New Faculty Focus: LaTasha Crawford

Name: LaTasha K. Crawford

Title: Assistant Professor

Hometown: Washington, D.C., Area

Educational/professional background:  I received a B.S. in Molecular Biophysics and Biochemistry from Yale University. After I graduated I did research at the National Institutes of Neurologic Disease and Stroke (NIH) and then pursued both a Veterinary Medical Doctorate and Ph.D. in Neuroscience through the VMSTP combined degree program at the University of Pennsylvania School of Veterinary Medicine. I built upon both facets of my career as a clinician-scientist as a pathology postdoctoral fellow at Johns Hopkins School of Medicine. This included residency training in Veterinary Anatomic Pathology, and I am now a board-certified Diplomate of the American College of Veterinary Pathologists. I also did a postdoctoral fellowship in pain neurobiology with Dr. Michael Caterina in the Johns Hopkins Neurosurgery Pain Research Institute.

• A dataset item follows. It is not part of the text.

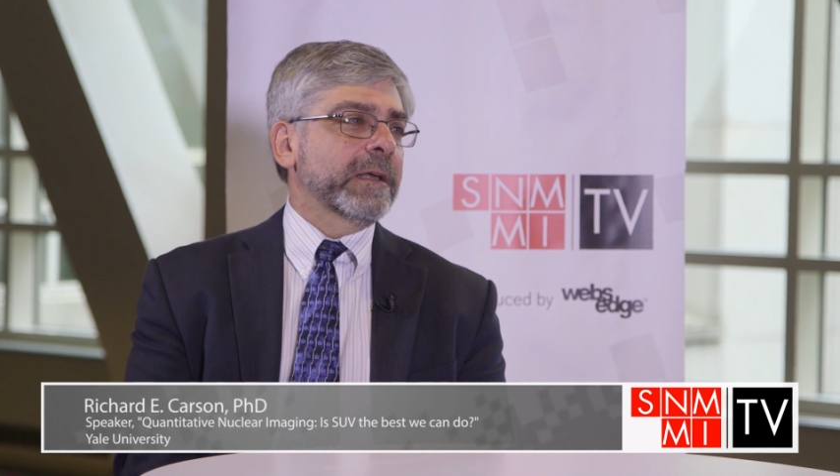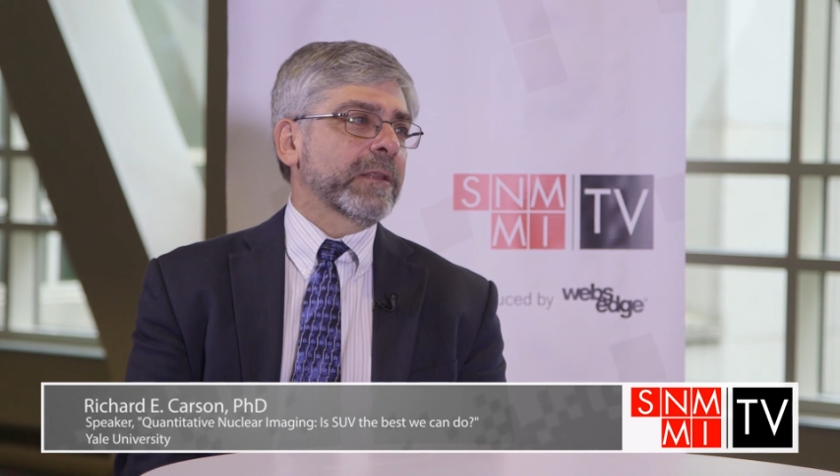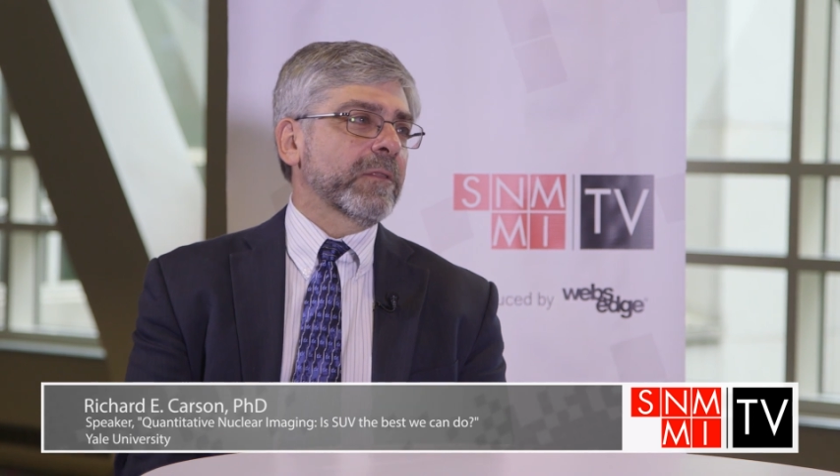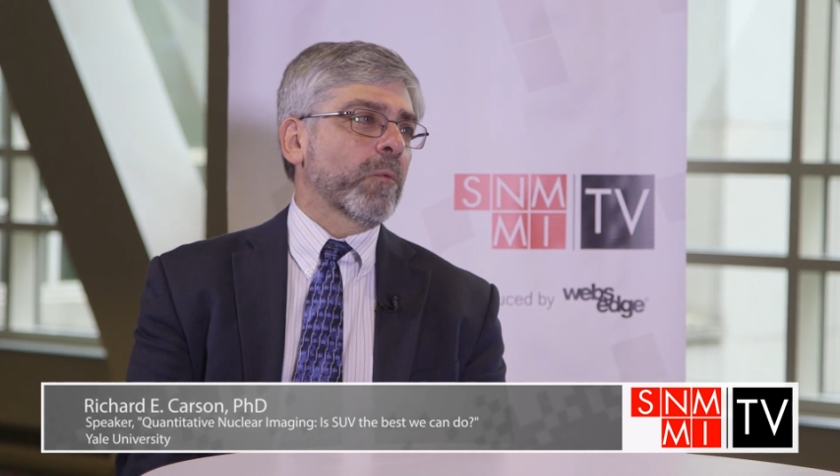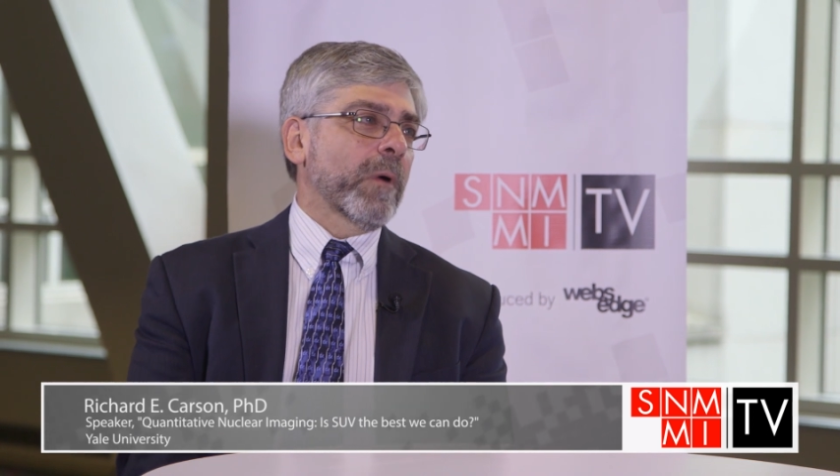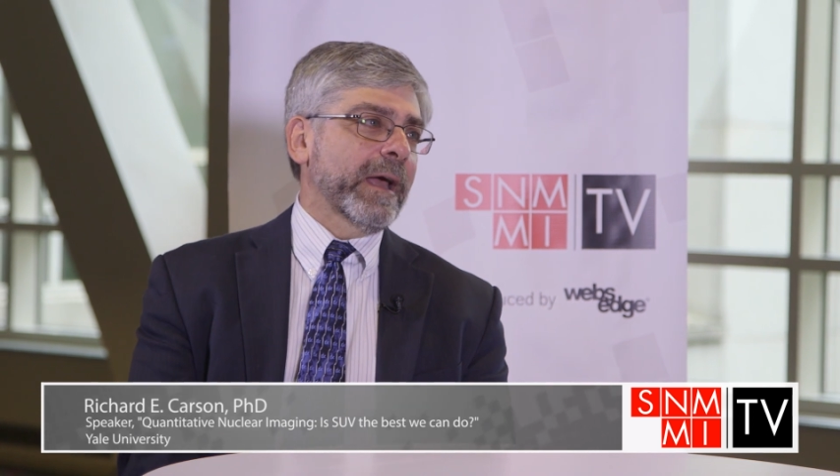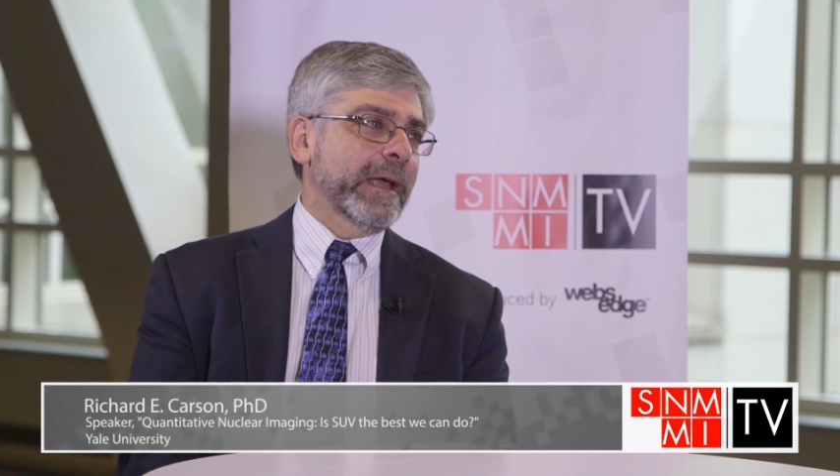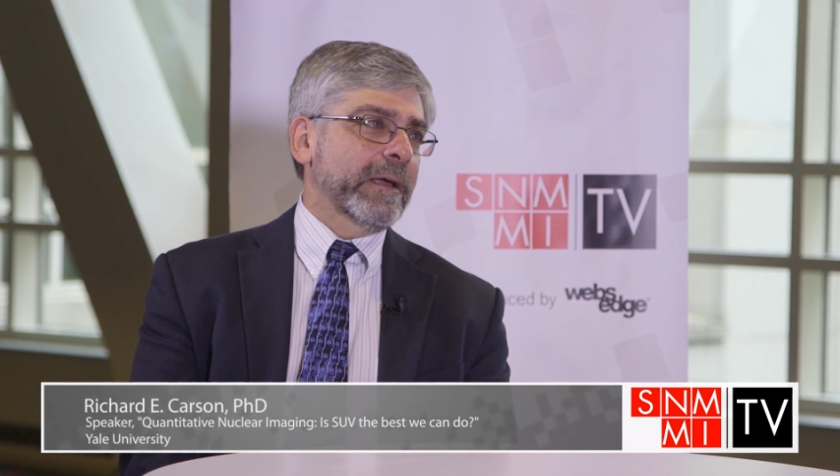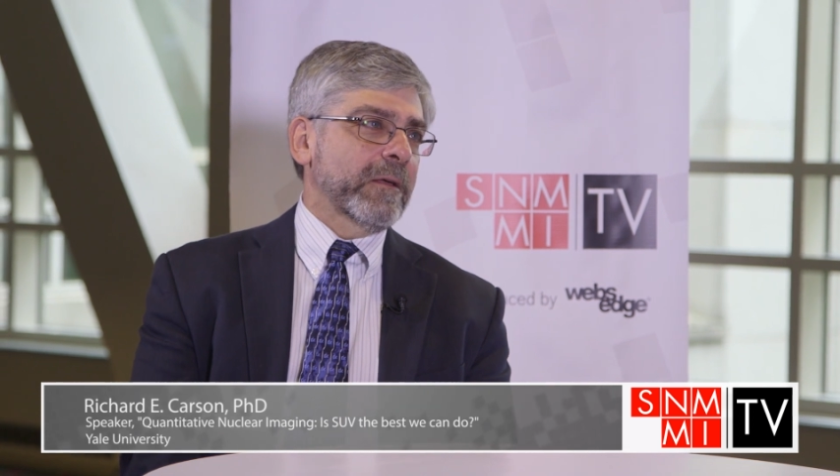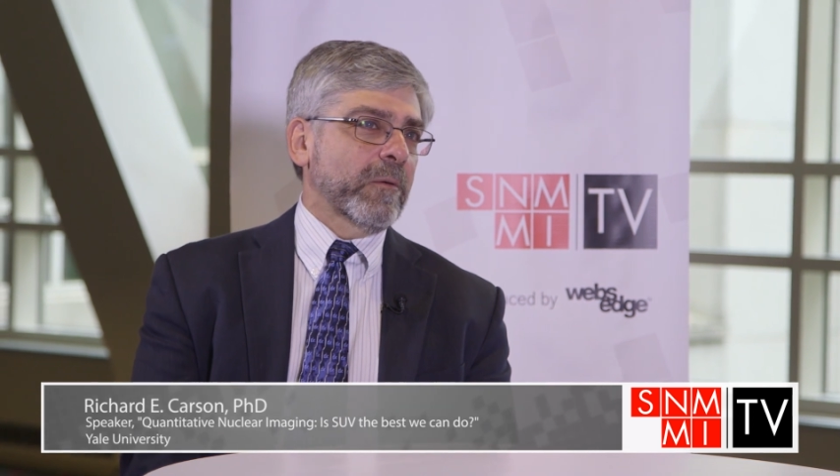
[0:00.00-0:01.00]
in the
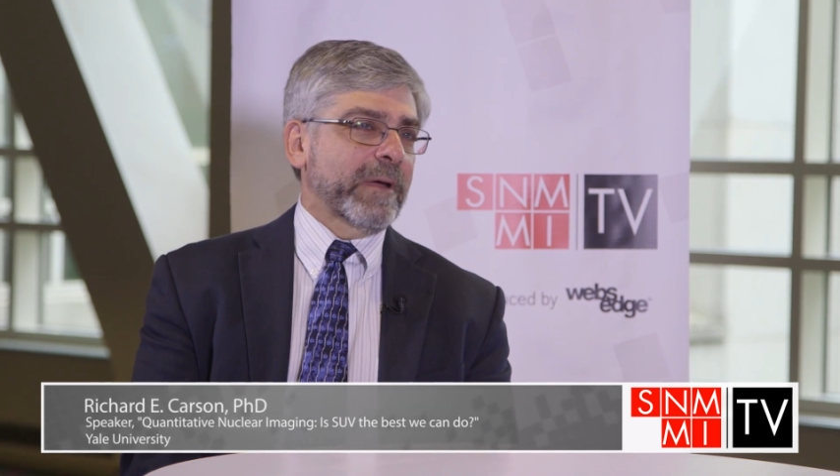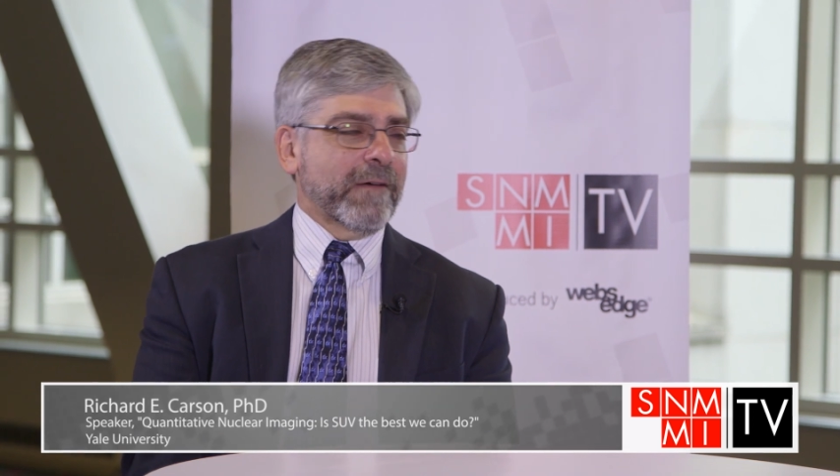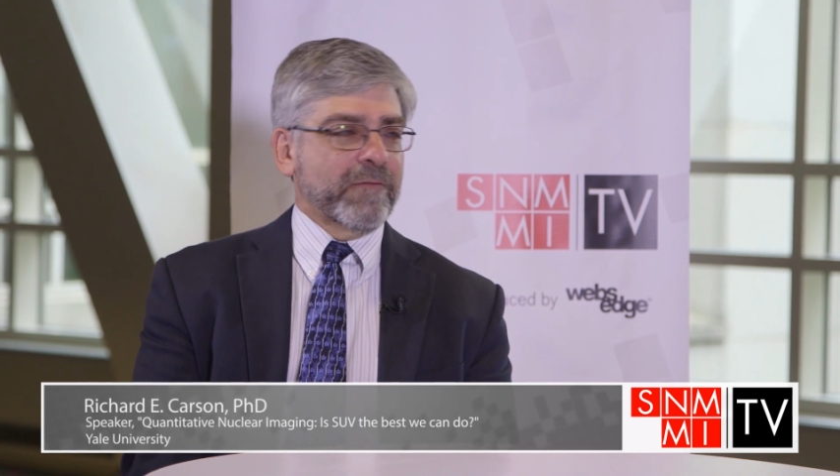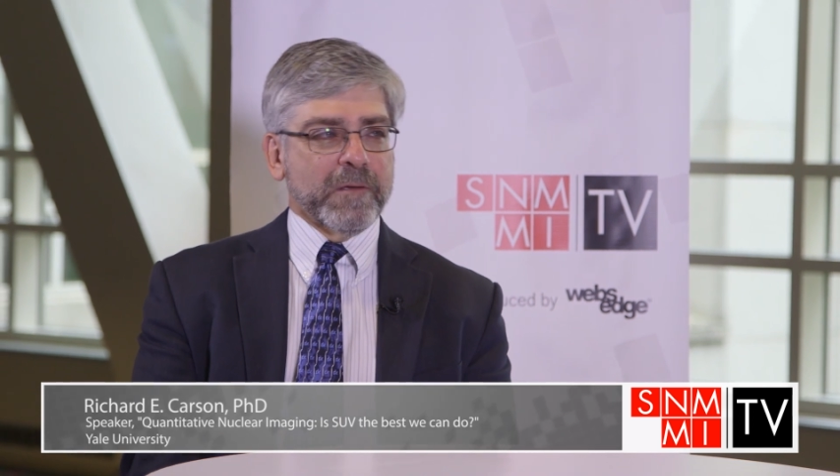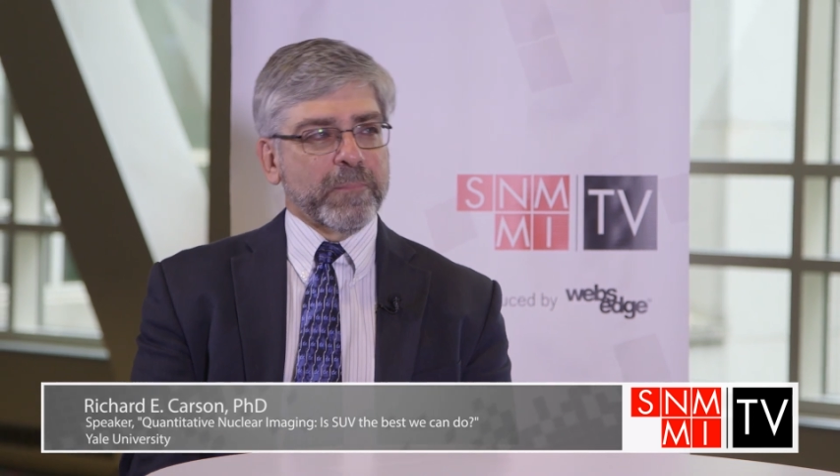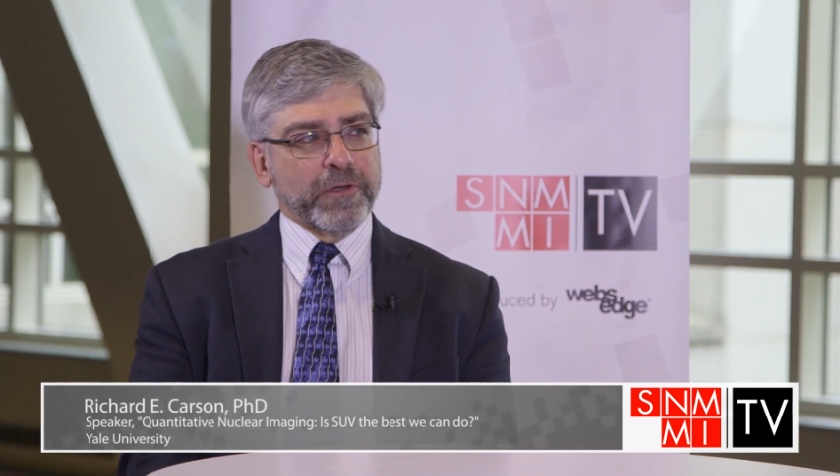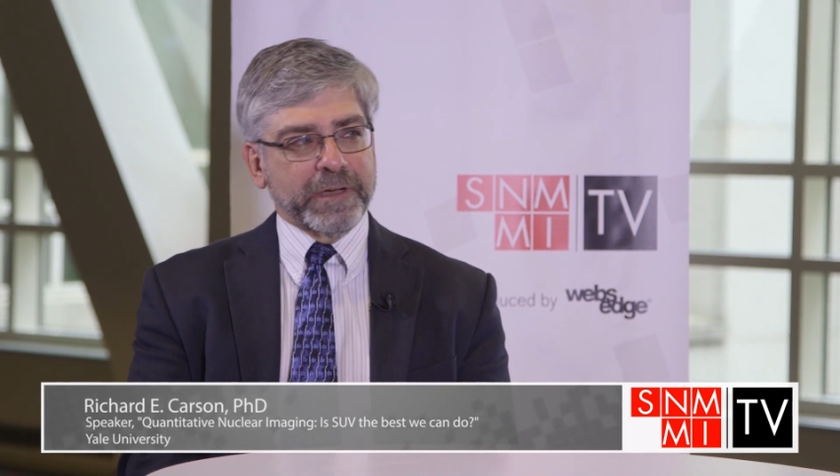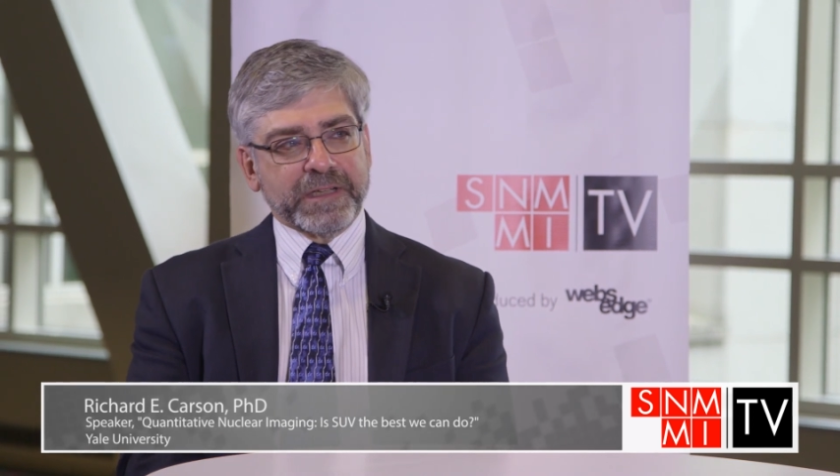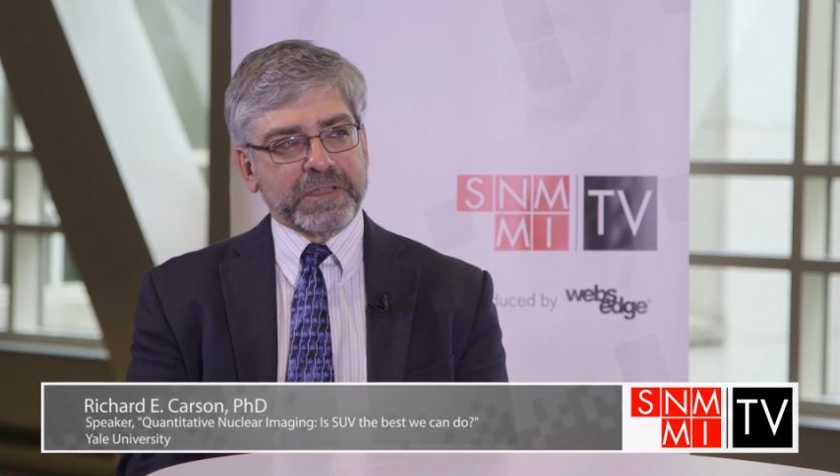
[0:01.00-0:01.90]
way that we have the ability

How did you get into your field of research?  I was one of those kids that grew up wanting to be a veterinarian, but was always drawn to the unique biology that different types of animals exhibit. When I was exposed to biomedical research as an undergrad, I realized the benefits that a comparative biology perspective could bring to the field of biomedical research. I wanted to help analyze and improve animal models of human disease, to design the experiments and improve the way we extrapolate conclusions. My dissertation research models of anxiety disorders to characterize the differences in serotonin neurons that modulate the peripheral nervous system (PNS) versus those that modulate the brain. I now focus more intently on the PNS, to learn how sensory neurons are altered by injury or disease and how that contributes to chronic pain. I am also a veterinary pathologist with an interest in neuropathology. I want to use this skillset to help identify which discoveries from our mouse studies are the most relevant for diseases in other species, including both veterinary and human patients.

What attracted you to UW–Madison? I was struck by the collegial and collaborative nature of the departments at the School of Veterinary Medicine and pleasantly surprised to see that mirrored in departments outside of the Vet school as well. The more I learned about the institution as a whole, the more it felt like this was a place that would be invested in my success and supportive of interdisciplinary, collaborative approaches to research questions. That is exactly the type of environment in which I thrive.

What was your first visit to campus like? During my first visit, I was impressed by the uncommon combination of beautiful wooded areas, scenic lakes, and a vibrant city, enjoyed by people of all ages. I could see why so many people end up loving this place.

What’s one thing you hope students who take a class with you will come away with?  Of course I would love for my students to become as intrigued and passionate about the brain and nervous system as I am. However, even more than that, I want students to walk away from my classes with a sense of understanding that enables them to have a critical eye to analyze the world around them. This is particularly crucial for advancing scientific research and improving patient care, but it’s an analytical skill set that is valuable for a wide range of careers.

Do you feel your work relates in any way to the Wisconsin Idea? Yes. Our animals can be members of the family or the mainstay of the family business. As a clinician I help diagnose disease in veterinary patients and help train the next generation of veterinarians and veterinary pathologists. Because of their training, the veterinarians that I help to train are apt to bring cutting edge technologies, new diagnostic techniques, and novel therapies to the cage side, so to speak, helping families and businesses throughout Wisconsin and beyond.

In addition, our research goal is to help to bridge the gap between lab discoveries and health benefits for patients of all types. Part of our research aims to build upon mouse studies done in the lab in order to learn more about animals other than mice. By studying naturally occurring diseases in animals and the way that veterinary patients respond to treatments, we can learn a tremendous amount about the mechanisms of that disease process and how those mechanisms may differ between species. This type of understanding can provide a crucial link between exciting discoveries in mouse studies and new drugs or diagnostic techniques that can actually work in a patient setting, where the biology can be much more complex than that of a laboratory mouse. These efforts can ultimately benefit the diagnosis and treatment of disease, improving the lives of the animals we rely upon and our own lives as well.

What’s something interesting about your area of expertise you can share that will make us sound smarter at parties?  Skin is innervated by many different types of nerve cells (or neurons) some that are excited by light touch, others by itch, or pain. It turns out your sense of touch and your sense of pain are interrelated. Sometimes your touch neurons can contribute to pain: After you scrape your skin or in certain diseases, gently stroking the skin can feel quite painful. But at other times, like if you bang your leg on a chair, pressing or rubbing the area to excite your touch neurons can help make the pain go away. Depending on the circumstances, your touch neurons can either produce pain or dampen pain!

Hobbies/other interests: Travel, hiking, trail running, playing and watching sports including volleyball and football.